Guidance from the IRS would come at the time when U.S. health insurers are facing less competition at home, as the industry consolidates from five major companies to three. Anthem Inc. agreed to acquire Cigna for about $48 billion in July. The transaction is expected to be completed by the end of 2016. Aetna Inc. and Humana Inc. also struck a $35 billion deal this summer.
The IRS has been sorting out some of the ambiguity surrounding the details about which individuals are considered expatriates. Anticipated guidance will apply to group plans covering employees working outside their country of citizenship or employer's domicile and non-U.S. employees working in their home country.

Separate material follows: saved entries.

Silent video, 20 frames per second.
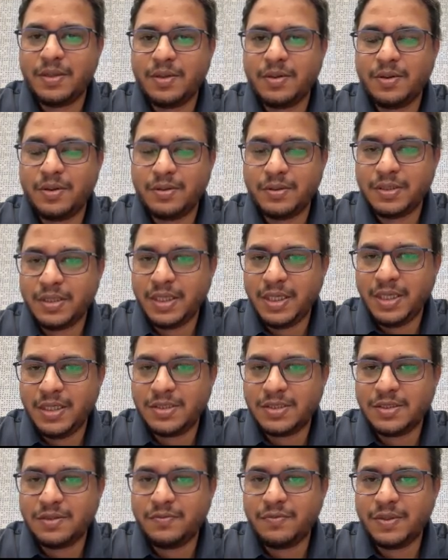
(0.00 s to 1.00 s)
or the
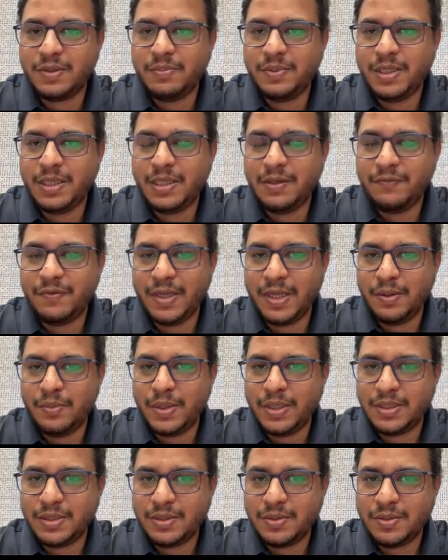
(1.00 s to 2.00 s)
agent will be
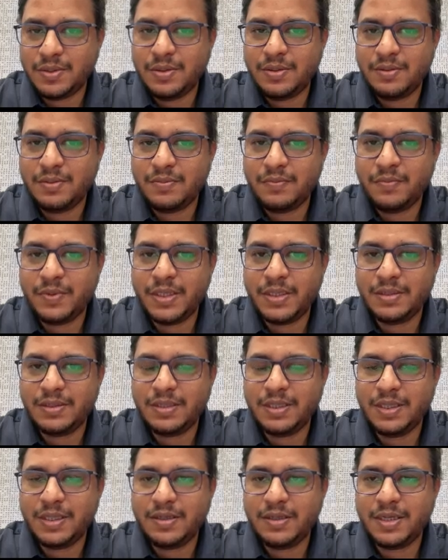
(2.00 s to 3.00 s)
evaluated on when
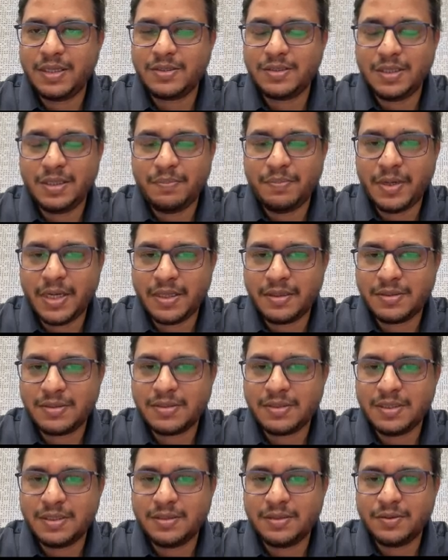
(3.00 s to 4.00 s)
they are actually
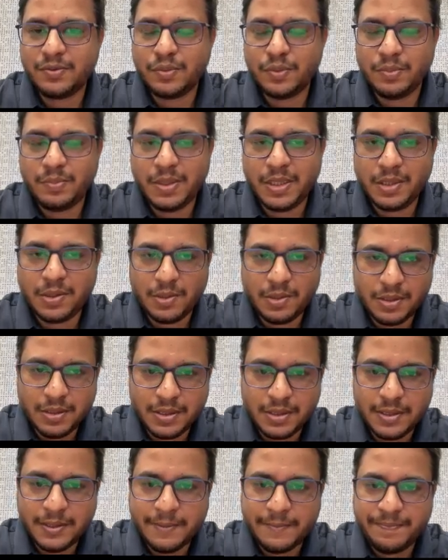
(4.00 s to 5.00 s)
practicing the role play call,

If the IRS eliminated the option for providers to maintain coverage after 12 months, expatriates would either have to purchase a plan or remain uninsured. This would be detrimental to U.S. revenue, because some expatriates might qualify for taxpayer-subsidized plans on the exchanges, Cigna said. Foreign government plan sponsors aren't subject to the applicable large employer rules and most in-bound expatriates aren't subject to the individual shared responsibility payment requirement.
Fighting the Fee
Cigna also said that subjecting any in-bound or out-bound expatriate to the Patient-Centered Outcomes Research Institute fee, which funds research about more cost-effective health care, is contrary to the language in the Expatriate Health Coverage Clarification Act of 2014.
The PCORI fee, which was $2.08 per covered individual during 2015, also makes it harder for U.S.-based insurers to compete with foreign competitors, Cigna said. The IRS has reduced the PCORI fee that expatriate plans must pay for 2014 and 2015 (61 DTR G-4, 3/31/15).